Porozumienie to centroprawicowe ugrupowanie, które na początku listopada powstało w oparciu o Polskę Razem Jarosława Gowina. Dołączyli do niego przedstawiciele m.in. środowisk wolnościowych, republikańskich i samorządowych. W piątek lider formacji spotkał się w Lublinie z działaczami i sympatykami lokalnych struktur.
- Jesteśmy bardzo bliscy zawarcia porozumienia z Prawem i Sprawiedliwością o wspólnych listach do sejmików. Obie strony mają też taką intencję, żeby w możliwie dużej liczbie miast prezydenckich mieć wspólnych kandydatów. Takiego powinniśmy mieć chociażby w Warszawie – mówi Jarosław Gowin i dodaje, że w tym przypadku jego ugrupowanie proponuje posła Zbigniewa Gryglasa. To parlamentarzysta, który do Sejmu dostał się z warszawskiej listy Nowoczesnej, a w trakcie swojej działalności w klubie tej partii prowadził biuro poselskie m.in. w Lublinie.
- Na pewno będą miasta, w których będziemy mieli odmiennych kandydatów. Tak będzie z pewnością w przypadku miast, których prezydenci przyłączyli się albo wprost do naszej partii, albo dołączyli do naszej Rady Samorządowej – tłumaczy wicepremier. W działania wspomnianej rady włączył się prezydent Zamościa Andrzej Wnuk.
– Skoro zgłosił swój akces, zachowując jednocześnie bezpartyjność, to naturalną konsekwencją powinno być udzielenie mu poparcia. Czy takie poparcie będzie miał ze strony PiS, które trzy lata temu wysunęło jego kandydaturę, nie potrafię w tej chwili powiedzieć – dodaje Gowin. Pytany o ewentualnego kandydata na prezydenta Lublina odpowiada, że decyzje w tej sprawie będą podejmować lokalne struktury jego partii.

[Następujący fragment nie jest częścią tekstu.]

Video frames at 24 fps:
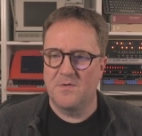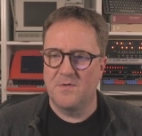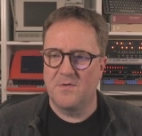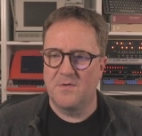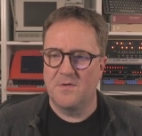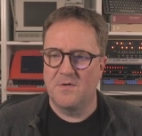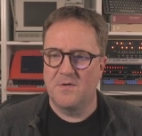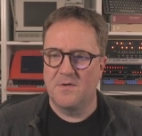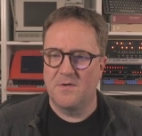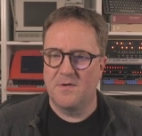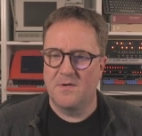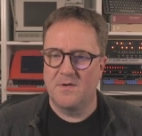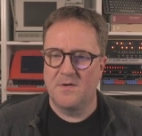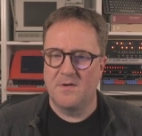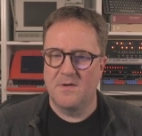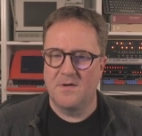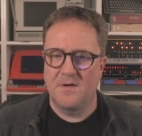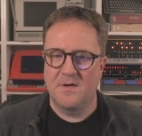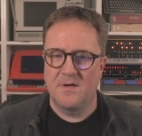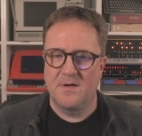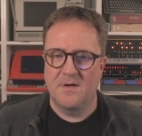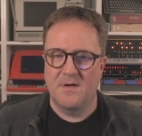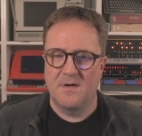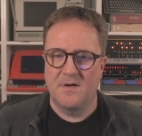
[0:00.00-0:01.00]

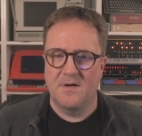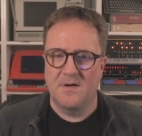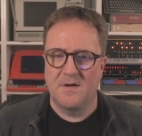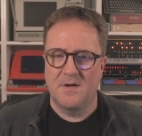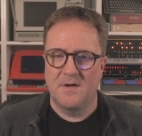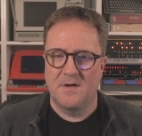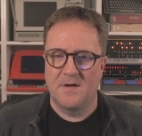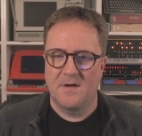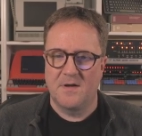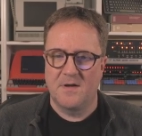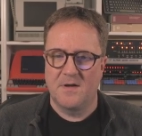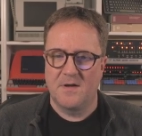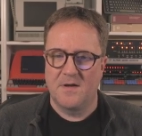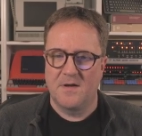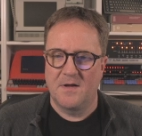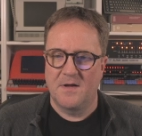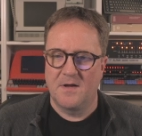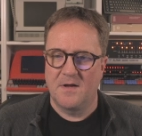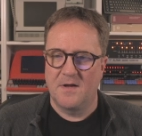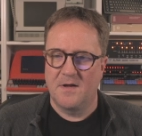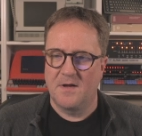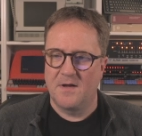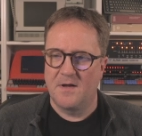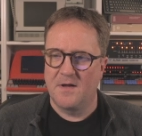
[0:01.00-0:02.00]

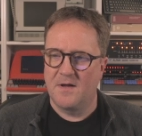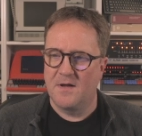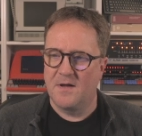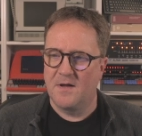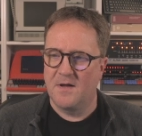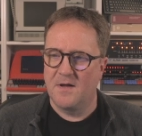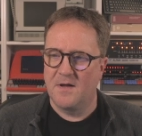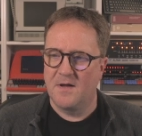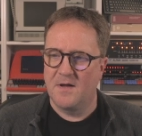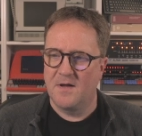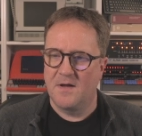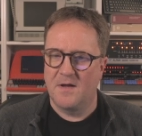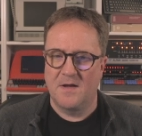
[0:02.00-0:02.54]
Nobody speaks.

Podczas spotkania dziennikarzami Jarosław Gowin odniósł się też m.in. do proponowanych przez PiS zmian w Kodeksie wyborczym. W piątek projekt w tej sprawie trafił do komisji nadzwyczajnej.
- Uważam, że należy zmienić ordynację wyborczą, ale nie jestem pewien, czy dokładnie w takie sposób, jak proponuje klub PiS – mówi Gowin.

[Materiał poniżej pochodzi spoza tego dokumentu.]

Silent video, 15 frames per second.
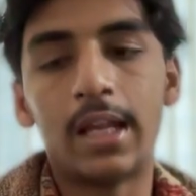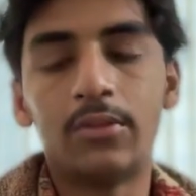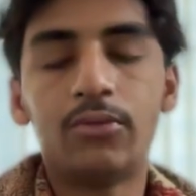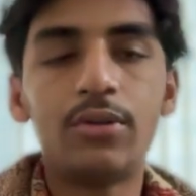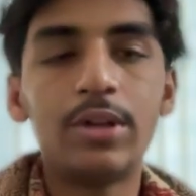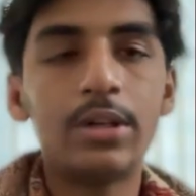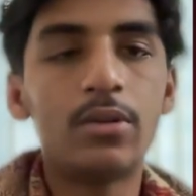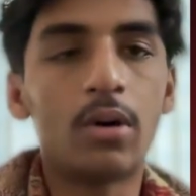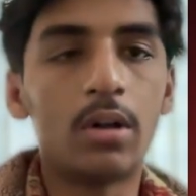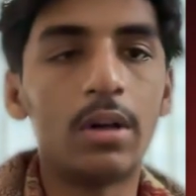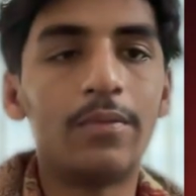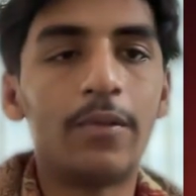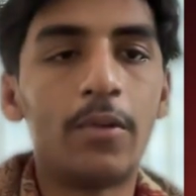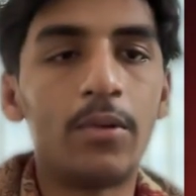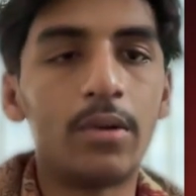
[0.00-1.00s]
$3,
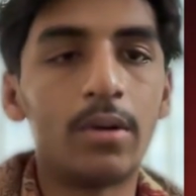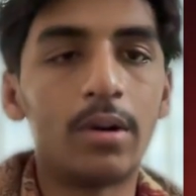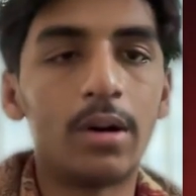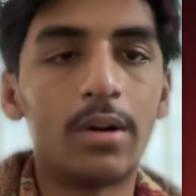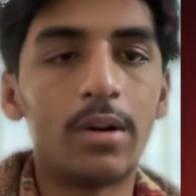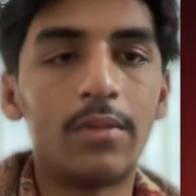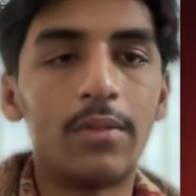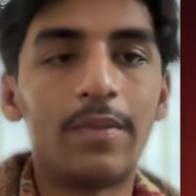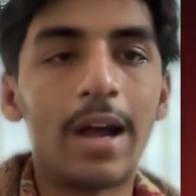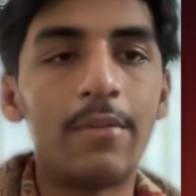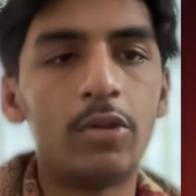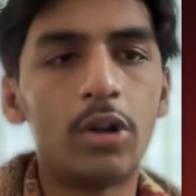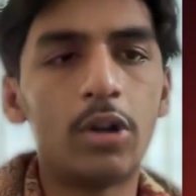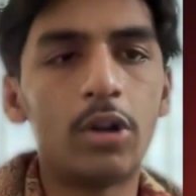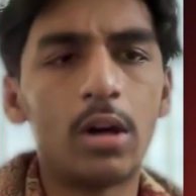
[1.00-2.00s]
$4, $5,
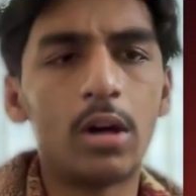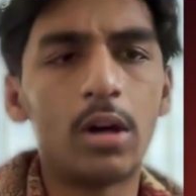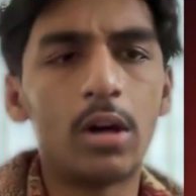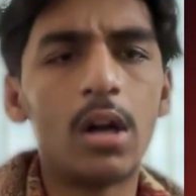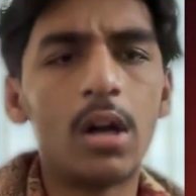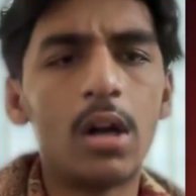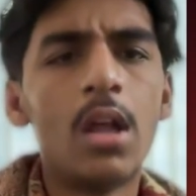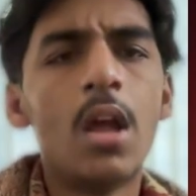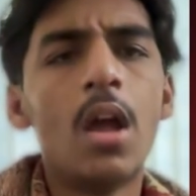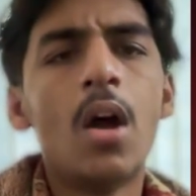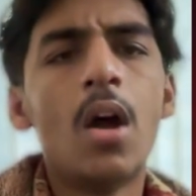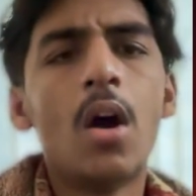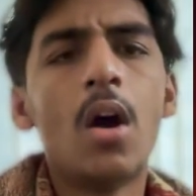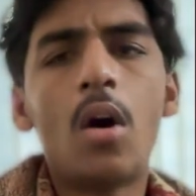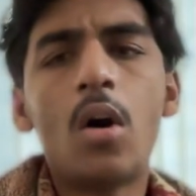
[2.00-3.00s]
or it
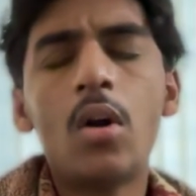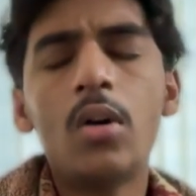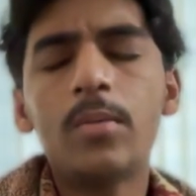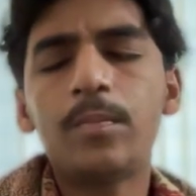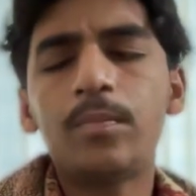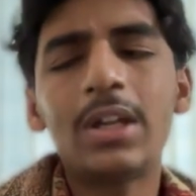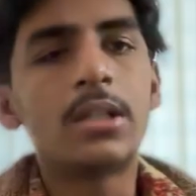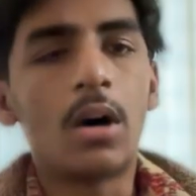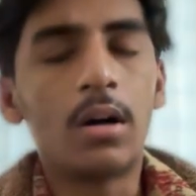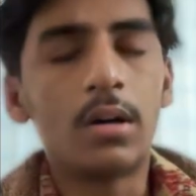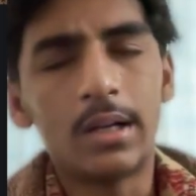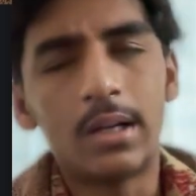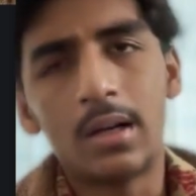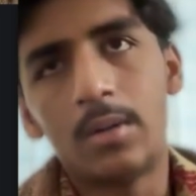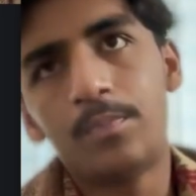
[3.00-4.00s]
based,
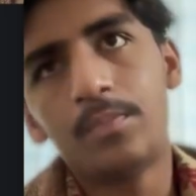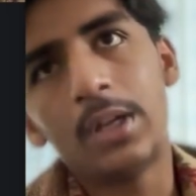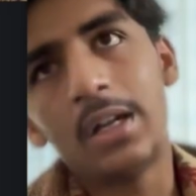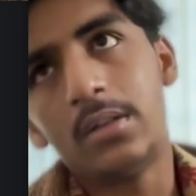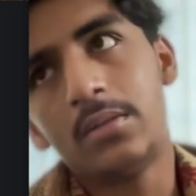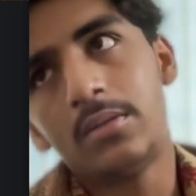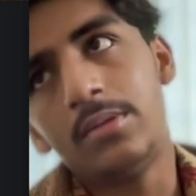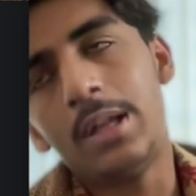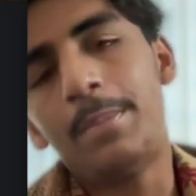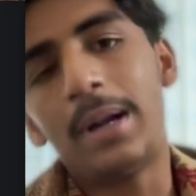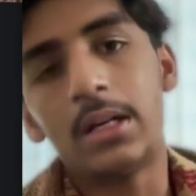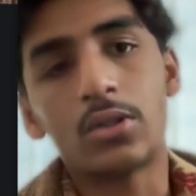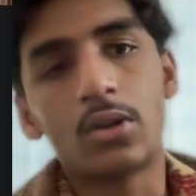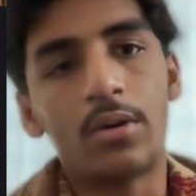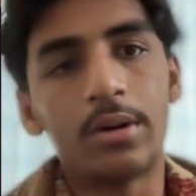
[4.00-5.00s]
it depends on
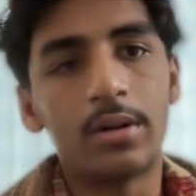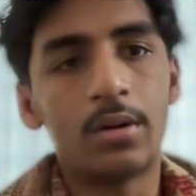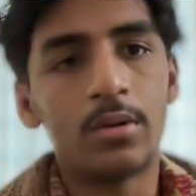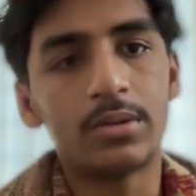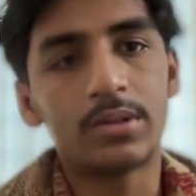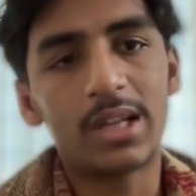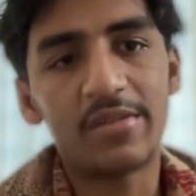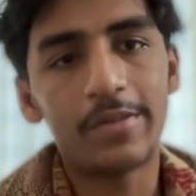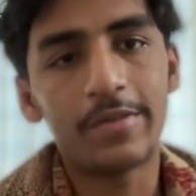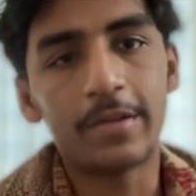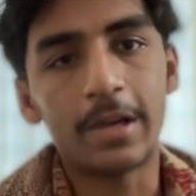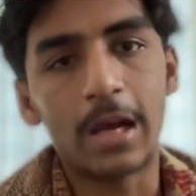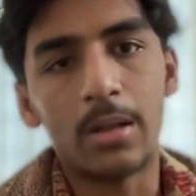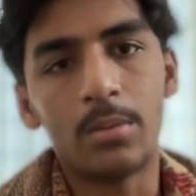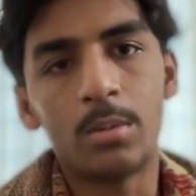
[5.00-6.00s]
your service
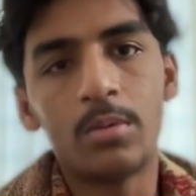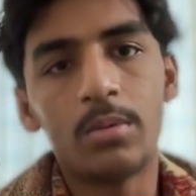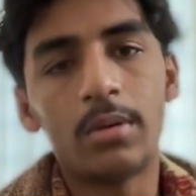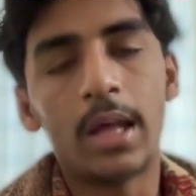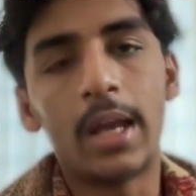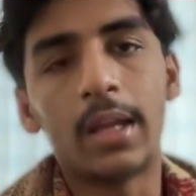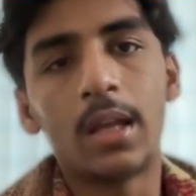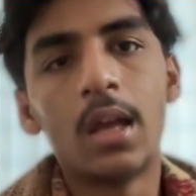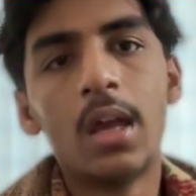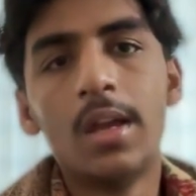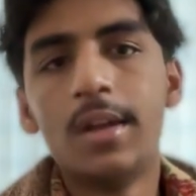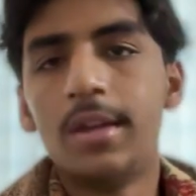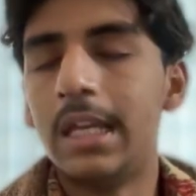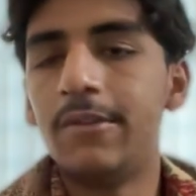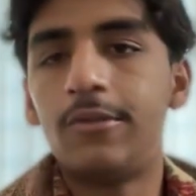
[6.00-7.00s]
value. Like if
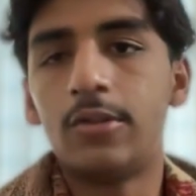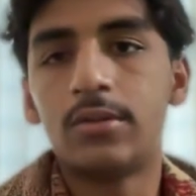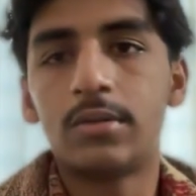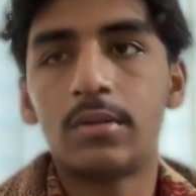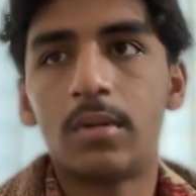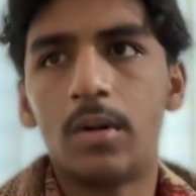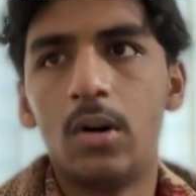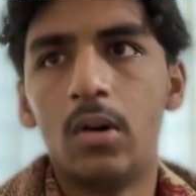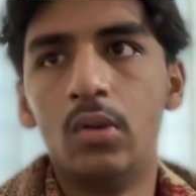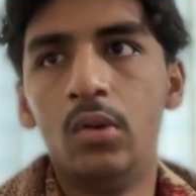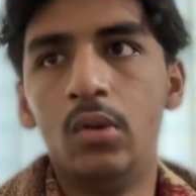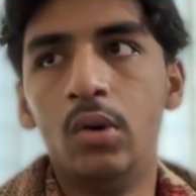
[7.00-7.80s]
your roofs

– Na pewno uważnie trzeba przeanalizować wątpliwości zgłoszone przez przewodniczącego Państwowej Komisji Wyborczej sędziego Wojciecha Hermelińskiego. Oprócz tego naszym zdaniem błędem jest wycofanie się z jednomandatowych okręgów wyborczych. Zwłaszcza w małych gminach jest to rozwiązanie, które sprzyja samorządności - dodał.